18. The EU underlines the importance of the comprehensive long-term approach to counter terrorism and preventing violent extremism aiming at the elimination of its root causes. The EU is determined to deprive Da’esh of its sanctuary and of its sources of financing and supply by reinforcing its own tools to fight international terrorism. The EU is also committed to prevent Da’esh and its affiliates from extending their reach in third countries. The EU will further enhance its counter-terrorism action, coordinating the external and internal aspects, in the following ways:

 deepening security and counter-terrorism cooperation through high level engagement with MENA countries, Turkey, Western Balkans and regional and international organisations including the GCC and LAS to stem the spread of Da’esh and the flow of foreign terrorist fighters, funds and weapons, paying full regard to international human rights standards.

 enhancing its contribution to the Global Coalition to counter Da’esh by further supporting, including through its membership of, the Working Groups to reduce foreign fighter flows, stabilise liberated areas, squeeze Da’esh finances and counter Da’esh messages; and support countries in the region in the implementation of all relevant UN Security Council resolutions.
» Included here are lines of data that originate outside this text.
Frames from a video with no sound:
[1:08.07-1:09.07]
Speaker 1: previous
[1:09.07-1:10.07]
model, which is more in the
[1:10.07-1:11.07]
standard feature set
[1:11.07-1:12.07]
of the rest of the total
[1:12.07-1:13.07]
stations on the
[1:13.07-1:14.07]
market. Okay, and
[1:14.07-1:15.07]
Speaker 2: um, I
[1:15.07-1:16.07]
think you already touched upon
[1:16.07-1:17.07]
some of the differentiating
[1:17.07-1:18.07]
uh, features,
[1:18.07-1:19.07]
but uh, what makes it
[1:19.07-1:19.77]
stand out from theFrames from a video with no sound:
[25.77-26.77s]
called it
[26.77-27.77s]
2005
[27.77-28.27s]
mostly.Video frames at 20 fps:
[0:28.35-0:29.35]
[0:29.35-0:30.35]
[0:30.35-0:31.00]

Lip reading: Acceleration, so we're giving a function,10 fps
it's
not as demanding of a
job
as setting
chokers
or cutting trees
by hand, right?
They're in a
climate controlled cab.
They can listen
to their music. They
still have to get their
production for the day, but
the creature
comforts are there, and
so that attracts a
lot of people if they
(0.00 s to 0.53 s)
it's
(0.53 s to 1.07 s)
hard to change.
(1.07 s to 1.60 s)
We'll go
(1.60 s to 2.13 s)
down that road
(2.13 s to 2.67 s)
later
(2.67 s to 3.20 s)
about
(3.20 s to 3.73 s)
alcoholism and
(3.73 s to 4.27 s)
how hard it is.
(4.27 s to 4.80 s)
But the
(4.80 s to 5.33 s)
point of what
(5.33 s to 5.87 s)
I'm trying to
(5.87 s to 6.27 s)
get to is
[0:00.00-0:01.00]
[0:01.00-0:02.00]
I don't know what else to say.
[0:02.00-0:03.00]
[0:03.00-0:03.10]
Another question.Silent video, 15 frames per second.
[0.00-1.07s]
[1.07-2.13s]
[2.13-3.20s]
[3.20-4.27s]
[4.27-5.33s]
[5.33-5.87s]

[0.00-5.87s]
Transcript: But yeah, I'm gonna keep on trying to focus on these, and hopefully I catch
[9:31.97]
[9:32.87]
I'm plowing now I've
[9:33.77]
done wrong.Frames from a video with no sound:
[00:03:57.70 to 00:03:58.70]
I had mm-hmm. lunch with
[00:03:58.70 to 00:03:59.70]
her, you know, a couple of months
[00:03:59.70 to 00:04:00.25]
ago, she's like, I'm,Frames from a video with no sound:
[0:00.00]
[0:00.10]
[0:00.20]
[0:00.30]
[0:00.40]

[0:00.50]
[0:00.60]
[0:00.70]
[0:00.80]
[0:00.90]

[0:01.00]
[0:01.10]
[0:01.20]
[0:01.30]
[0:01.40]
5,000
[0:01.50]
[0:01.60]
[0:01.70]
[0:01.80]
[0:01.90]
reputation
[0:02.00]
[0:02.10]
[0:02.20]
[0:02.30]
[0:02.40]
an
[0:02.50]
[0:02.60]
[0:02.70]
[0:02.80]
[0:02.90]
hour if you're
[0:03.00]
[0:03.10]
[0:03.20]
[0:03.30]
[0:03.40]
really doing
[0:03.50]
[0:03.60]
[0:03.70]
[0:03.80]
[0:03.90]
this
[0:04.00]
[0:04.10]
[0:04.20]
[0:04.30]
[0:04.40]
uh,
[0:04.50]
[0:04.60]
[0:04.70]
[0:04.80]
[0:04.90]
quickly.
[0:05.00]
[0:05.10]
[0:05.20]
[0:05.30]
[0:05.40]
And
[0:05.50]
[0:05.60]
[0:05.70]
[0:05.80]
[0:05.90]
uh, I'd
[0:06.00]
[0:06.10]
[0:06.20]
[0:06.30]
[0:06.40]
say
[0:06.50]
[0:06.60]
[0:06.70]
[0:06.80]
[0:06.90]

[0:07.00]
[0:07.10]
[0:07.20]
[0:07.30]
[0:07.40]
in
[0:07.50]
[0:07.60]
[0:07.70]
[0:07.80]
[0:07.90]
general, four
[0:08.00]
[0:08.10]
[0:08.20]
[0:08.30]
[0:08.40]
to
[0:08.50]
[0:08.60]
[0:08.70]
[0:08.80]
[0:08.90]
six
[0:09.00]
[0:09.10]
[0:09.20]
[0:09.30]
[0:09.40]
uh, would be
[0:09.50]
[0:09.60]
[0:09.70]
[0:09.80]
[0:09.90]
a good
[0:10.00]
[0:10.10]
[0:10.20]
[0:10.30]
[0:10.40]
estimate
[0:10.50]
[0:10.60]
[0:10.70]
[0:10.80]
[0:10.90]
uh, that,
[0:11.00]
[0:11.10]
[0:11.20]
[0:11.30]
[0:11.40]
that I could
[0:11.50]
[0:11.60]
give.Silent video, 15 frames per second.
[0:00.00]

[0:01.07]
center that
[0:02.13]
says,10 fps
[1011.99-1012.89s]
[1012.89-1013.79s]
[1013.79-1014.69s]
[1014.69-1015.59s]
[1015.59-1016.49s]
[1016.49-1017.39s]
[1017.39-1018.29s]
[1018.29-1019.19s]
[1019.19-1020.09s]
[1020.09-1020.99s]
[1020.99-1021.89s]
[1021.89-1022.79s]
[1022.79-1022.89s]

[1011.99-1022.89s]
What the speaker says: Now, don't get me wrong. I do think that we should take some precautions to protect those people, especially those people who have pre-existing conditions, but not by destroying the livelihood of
In line with UNSCR 1373 that provides guidance for a national approach to counter Da’esh and with UNSCR 2253 (2015) the EU is committed to implement UN and EU autonomous sanctions targeting Da’esh and its affiliates so as to hinder the running of the organisation and to disrupt jihadist networks.

 reinforcing its technical assistance to third countries in the development of national strategies to prevent and counter violent extremism, in line with the UNSG Action Plan, and supporting the UNSG Action Plan during the revision of the UN Counter Terrorism Strategy in June.

 addressing the Chemical, Biological, Radiological, Nuclear and Explosives related risks in the region by all available means, as well as the illegal trafficking and diversion of arms, in particular small arms and light weapons, in order to contribute to stability and security in the region.

 strengthening its work on counter-radicalisation within the Global Coalition as well as in cooperation with Muslim countries, by sharing best practice, enhancing EU cooperation with Internet operators and social media, promoting intercultural and inter-religious dialogue with a view to eradicating radicalisation and encouraging tolerance, engaging with youth leaders, and improving strategic communication and outreach, including through the Syria Strategic Communication Advisory Team, the Global Coalition’s Communication Cell, the International Institute for Justice and Rule of Law, the Hedayah Center, the Global Community and Engagement Resilience Fund in Geneva, and the Radicalisation Awareness Network.

 enhancing the fight against foreign fighters, in particular through enhanced external border controls via a coordinated and systematic contribution to the appropriate files (Schengen Information System II, Europol, Stolen and Lost Travel Documents).

 strengthening its efforts aimed at disrupting terrorist financing through accelerating the implementation of the EU Action Plan on the fight against terrorist financing, in particular the freezing of terrorists’ assets, the fight against money laundering and illicit trade of oil and cultural goods. Deepening support to the region in complying with relevant Financial Action Task Force recommendations and the provision of technical assistance initiatives to financial authorities and regulators in the region.